Life is always interesting for the spouse of an active gardener.  You have an enormous garden at home and a 600-square-foot plot at a community vegetable garden to look after.  Even with all that to take care of, though, my wife can never turn down a cry for help, especially if it’s from a friend.  Which is how I came to be up to my calf in mud this past week.

‘Sally Kahn’ is a lovely lady.  I know because she is the first person I ever murdered.  That was more than a decade ago when I was writing A Murder in the Garden Club, and I use her fictional name here to spare her unwanted notoriety.  Sally maintains one of the most prominent wayside gardens in town and, last week, she called Betty to ask for her help in planting a new sedum at the site.  I should probably mention that Sally is closing in on 90, though she looks and has the energy of someone twenty years her junior.

Last week these were a pristine white.  Then I offered to
water a tree...
Although not specifically included in the invitation, I came along and ended up removing the mulch, digging the hole for the new specimen, toting the water, and then looking for opportunistic weeds in the bed while Sally and Betty did the actual planting. 

As they planted, Sally described another issue bothering her.  The parking lot at one of our town’s civic buildings has been something of a horticultural desert since its construction several years ago.  While maintaining the foundation plantings at the building. Sally and a group of friends have pressed for the addition of trees for the parking area.  Earlier this year, Sally got her wish: four trees were procured and planted by the town.

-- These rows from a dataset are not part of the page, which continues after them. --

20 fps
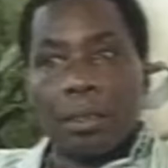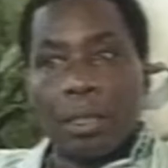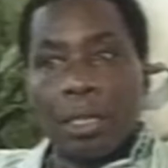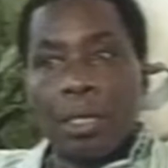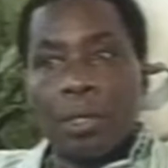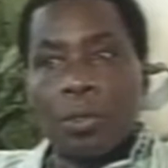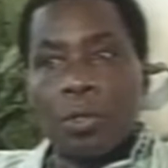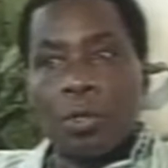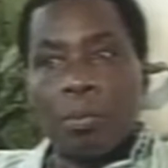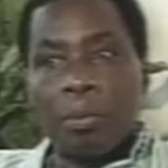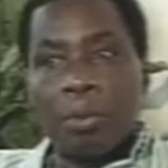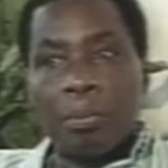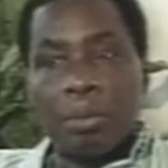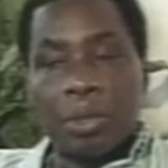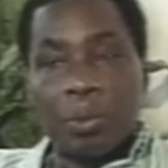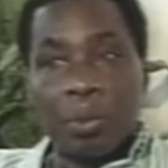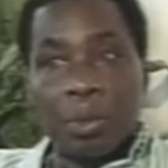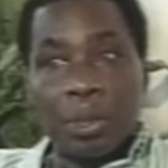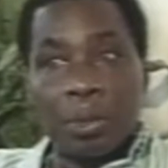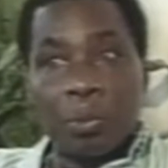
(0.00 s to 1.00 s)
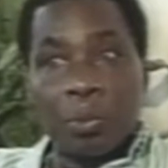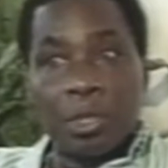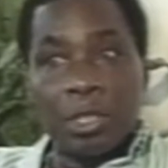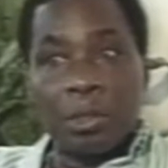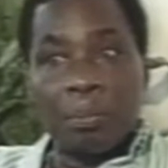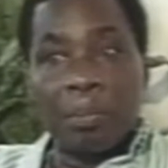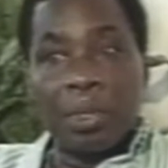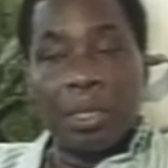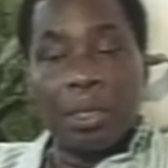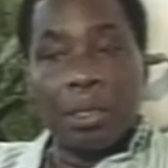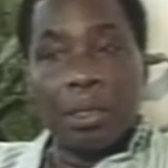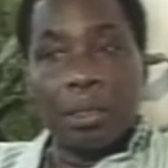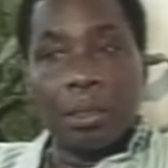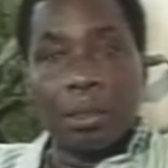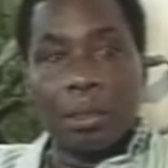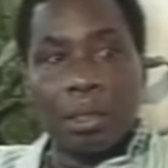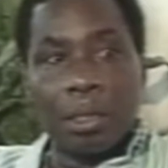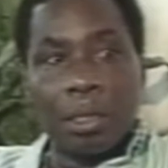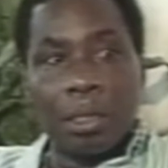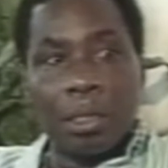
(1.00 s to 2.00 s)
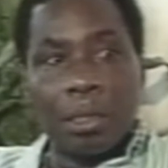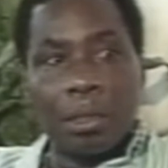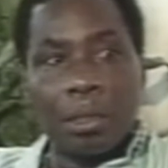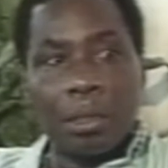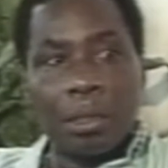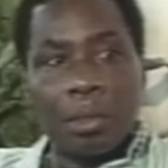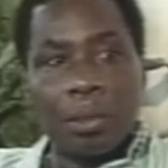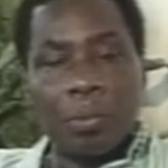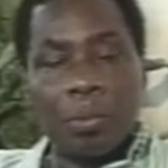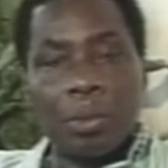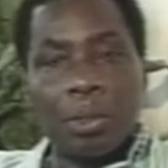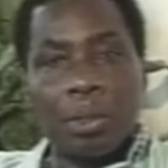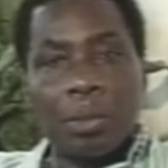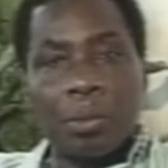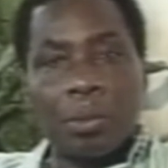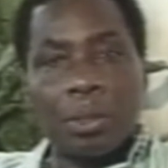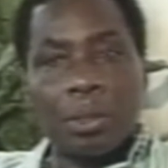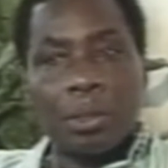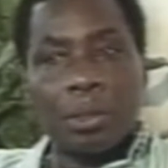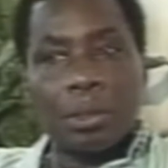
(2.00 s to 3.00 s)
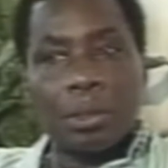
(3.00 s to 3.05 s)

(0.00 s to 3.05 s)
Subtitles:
Telco Poops was big. It was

The problem Sally described to Betty was this:  the trees were a mess.  Although they bore sales tags from a highly regarded nursery, the specimens came with dead or broken branches and had clearly been grown with inadequate space to its brethren trees.  Everything pointed skyward; nothing grew laterally.  Could Betty help?  And so, the next morning, I once again piled tools into a car and drove with Betty to the site. 

The role of an Undergardener is to dig holes and move rocks.  A Principal Undergardener (that would be me) may, from time to time, be asked for advice by the Head Gardener (that would be Betty).  However, my charter has never extended to ‘skilled labor’.  On this day, my writ would be to move Heavy Stuff (ladders and hoses) and create mulch rings around the four trees.  In the meantime, Betty assiduously climbed the aforementioned ladder and pruned extraneous branches from the trees; reshaping them to allow air circulation within the tree and prevent branches from crossing and rubbing.

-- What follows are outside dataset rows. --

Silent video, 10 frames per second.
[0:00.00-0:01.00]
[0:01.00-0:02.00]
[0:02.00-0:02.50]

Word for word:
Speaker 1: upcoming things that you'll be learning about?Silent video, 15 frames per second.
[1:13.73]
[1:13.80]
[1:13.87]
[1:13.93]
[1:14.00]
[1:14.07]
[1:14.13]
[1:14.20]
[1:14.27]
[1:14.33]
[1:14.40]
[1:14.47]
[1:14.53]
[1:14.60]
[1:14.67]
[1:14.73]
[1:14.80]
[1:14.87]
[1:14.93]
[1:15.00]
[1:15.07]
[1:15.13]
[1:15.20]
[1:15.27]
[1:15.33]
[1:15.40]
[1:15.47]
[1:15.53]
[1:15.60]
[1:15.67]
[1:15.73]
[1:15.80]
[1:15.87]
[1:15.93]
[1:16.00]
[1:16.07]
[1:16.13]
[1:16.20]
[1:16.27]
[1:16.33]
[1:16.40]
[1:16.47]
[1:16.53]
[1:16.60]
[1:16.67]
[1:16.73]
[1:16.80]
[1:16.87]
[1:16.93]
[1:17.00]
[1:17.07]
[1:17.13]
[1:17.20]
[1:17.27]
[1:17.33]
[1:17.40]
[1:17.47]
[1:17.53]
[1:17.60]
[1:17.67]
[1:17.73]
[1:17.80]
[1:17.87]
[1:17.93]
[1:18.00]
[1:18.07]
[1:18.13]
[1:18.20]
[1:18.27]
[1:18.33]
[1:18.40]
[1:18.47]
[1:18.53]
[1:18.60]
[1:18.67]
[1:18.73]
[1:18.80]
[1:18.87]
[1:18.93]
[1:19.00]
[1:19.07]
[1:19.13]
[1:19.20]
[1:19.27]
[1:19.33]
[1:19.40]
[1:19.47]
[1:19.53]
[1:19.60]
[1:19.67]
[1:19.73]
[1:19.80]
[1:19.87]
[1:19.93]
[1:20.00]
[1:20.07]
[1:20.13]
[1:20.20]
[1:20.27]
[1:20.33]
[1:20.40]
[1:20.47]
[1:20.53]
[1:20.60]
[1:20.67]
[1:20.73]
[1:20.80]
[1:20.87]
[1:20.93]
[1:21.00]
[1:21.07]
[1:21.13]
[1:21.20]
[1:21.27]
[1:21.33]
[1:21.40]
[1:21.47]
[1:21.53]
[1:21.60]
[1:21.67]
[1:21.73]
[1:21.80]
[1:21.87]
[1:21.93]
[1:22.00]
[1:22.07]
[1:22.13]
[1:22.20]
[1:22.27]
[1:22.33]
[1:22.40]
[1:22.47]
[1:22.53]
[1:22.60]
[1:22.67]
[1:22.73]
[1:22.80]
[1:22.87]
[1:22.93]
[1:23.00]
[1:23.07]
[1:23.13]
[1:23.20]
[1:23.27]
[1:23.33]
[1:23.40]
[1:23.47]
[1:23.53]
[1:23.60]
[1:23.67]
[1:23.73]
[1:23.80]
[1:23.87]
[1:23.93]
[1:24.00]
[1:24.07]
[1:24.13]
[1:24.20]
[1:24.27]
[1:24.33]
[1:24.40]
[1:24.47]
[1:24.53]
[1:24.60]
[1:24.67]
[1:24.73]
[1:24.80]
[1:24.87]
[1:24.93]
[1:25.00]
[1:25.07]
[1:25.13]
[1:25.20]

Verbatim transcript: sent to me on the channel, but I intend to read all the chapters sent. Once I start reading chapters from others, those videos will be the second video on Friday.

And so I began watering.  However, I could not help noticing an odd phenomenon: no matter how much water I put on that first tree, the water did not puddle.  And I am not talking about water trickling out of a hose.  This water was gushing out at the rate of four or five gallons a minute.  And it just disappeared into the mulch surrounding the tree.  I was standing on pavement while watering.  Intrigued, I stepped onto the mulch to investigate.

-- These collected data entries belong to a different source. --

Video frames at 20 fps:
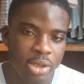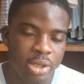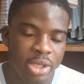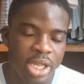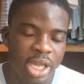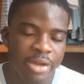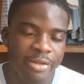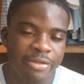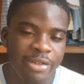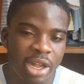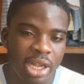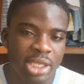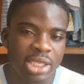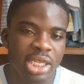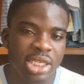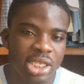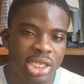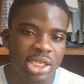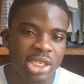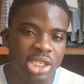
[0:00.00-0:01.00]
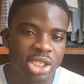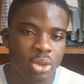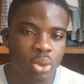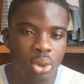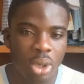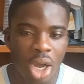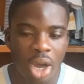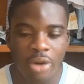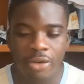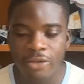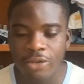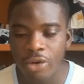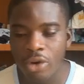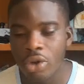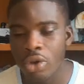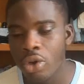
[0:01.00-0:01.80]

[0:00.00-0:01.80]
the effect the changes would have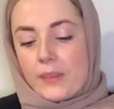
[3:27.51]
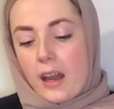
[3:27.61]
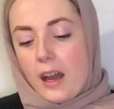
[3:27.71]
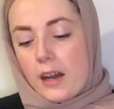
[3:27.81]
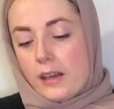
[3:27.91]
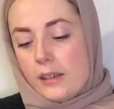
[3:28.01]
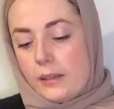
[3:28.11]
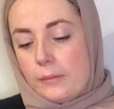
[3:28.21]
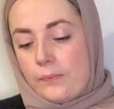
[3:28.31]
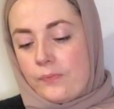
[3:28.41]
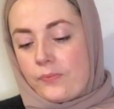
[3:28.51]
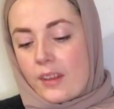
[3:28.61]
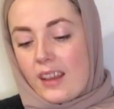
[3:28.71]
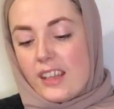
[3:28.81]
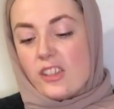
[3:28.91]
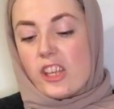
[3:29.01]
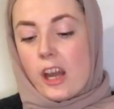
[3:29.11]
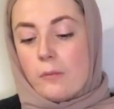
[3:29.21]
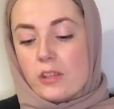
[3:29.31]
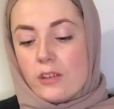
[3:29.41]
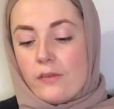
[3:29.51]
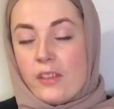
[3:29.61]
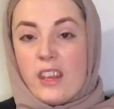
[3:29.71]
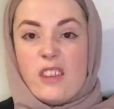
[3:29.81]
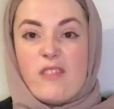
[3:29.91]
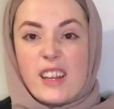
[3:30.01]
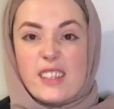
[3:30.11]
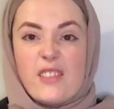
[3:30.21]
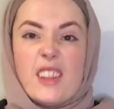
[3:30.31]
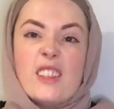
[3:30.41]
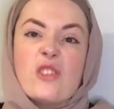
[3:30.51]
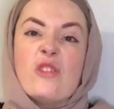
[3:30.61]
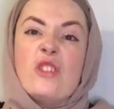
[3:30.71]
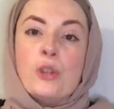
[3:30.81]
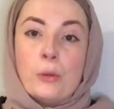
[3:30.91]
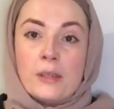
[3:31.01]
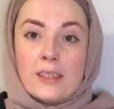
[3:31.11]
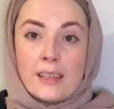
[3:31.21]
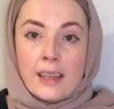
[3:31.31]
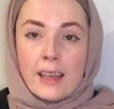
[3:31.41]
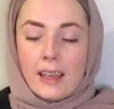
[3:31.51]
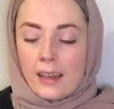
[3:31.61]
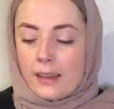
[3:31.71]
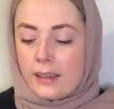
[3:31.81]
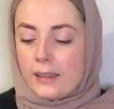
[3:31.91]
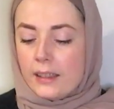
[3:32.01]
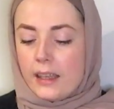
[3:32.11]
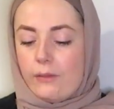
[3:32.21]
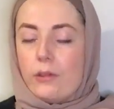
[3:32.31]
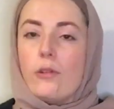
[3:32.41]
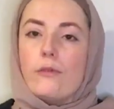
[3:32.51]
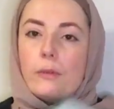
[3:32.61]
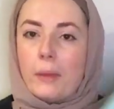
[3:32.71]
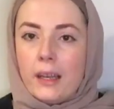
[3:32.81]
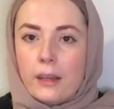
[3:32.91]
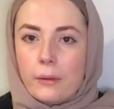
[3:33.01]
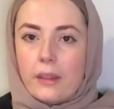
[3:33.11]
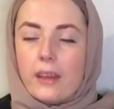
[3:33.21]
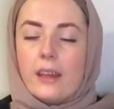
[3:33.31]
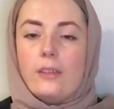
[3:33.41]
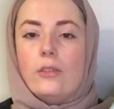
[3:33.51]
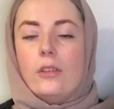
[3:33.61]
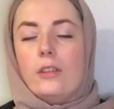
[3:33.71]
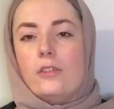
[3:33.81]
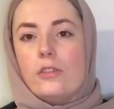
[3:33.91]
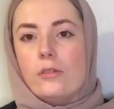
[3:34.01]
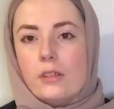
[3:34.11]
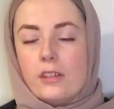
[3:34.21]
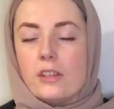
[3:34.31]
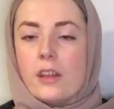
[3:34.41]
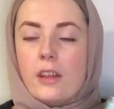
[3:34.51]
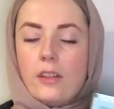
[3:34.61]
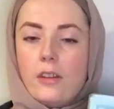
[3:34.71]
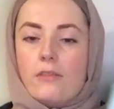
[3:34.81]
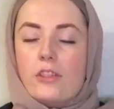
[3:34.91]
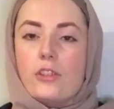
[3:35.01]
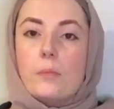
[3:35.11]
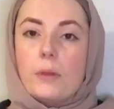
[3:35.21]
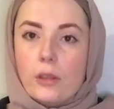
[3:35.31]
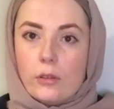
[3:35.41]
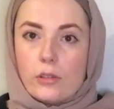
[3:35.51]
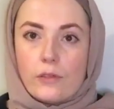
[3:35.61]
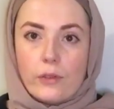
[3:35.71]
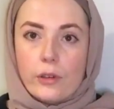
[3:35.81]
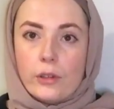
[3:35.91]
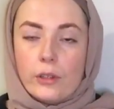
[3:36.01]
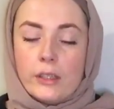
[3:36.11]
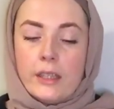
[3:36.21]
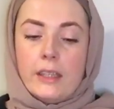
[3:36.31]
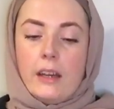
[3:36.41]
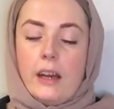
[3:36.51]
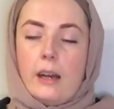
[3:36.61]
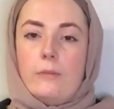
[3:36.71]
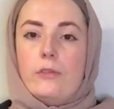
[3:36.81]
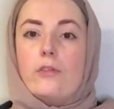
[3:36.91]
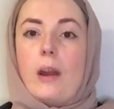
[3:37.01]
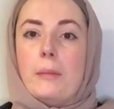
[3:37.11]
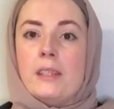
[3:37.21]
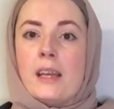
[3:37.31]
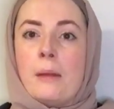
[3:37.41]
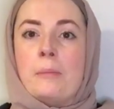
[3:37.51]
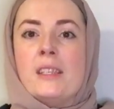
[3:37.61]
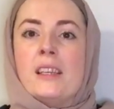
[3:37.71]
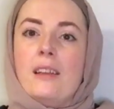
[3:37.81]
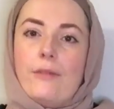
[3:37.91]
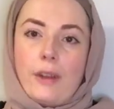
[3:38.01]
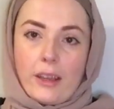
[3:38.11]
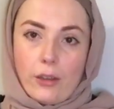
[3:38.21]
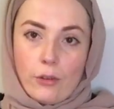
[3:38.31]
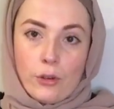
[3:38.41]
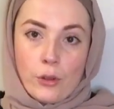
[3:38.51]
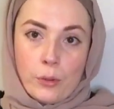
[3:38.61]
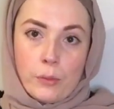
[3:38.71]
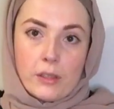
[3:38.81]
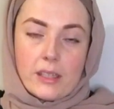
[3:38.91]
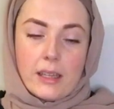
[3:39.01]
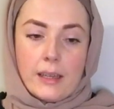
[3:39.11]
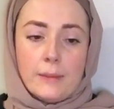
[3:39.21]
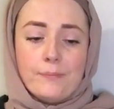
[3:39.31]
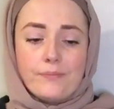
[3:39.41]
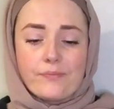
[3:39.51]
In terms of the rest of it, there's sort of duas in here. If you're not familiar with it, there's duas that are super useful for Ramadan, particularly if you're a new Muslim.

And promptly sunk my crisp, white sneakers into more than a foot of a thick, swamp-worthy slurry of mulch and water.

These trees had been planted in good, old-fashioned wood mulch.  There was no soil underneath what we all assumed was a veneer of mulch.  Like the turtles that support the earth, it was mulch all the way down.

Betty gave Sally the delicate task of communicating to our town’s Department of Public Works that a slight error had been made in the preparation of the site.  With luck, a crew will be dispatched to the building to dig out the mulch surrounding the trees’ root balls and replace it with something that will hold moisture and contain nutrients to allow the tree to grow. 

As for my sneaker, an afternoon in OxyClean followed by a bath in bleach left my shoestring a dazzling white, but the canvas of the shoe a dispiriting brown.  That is the fate of an Undergardener.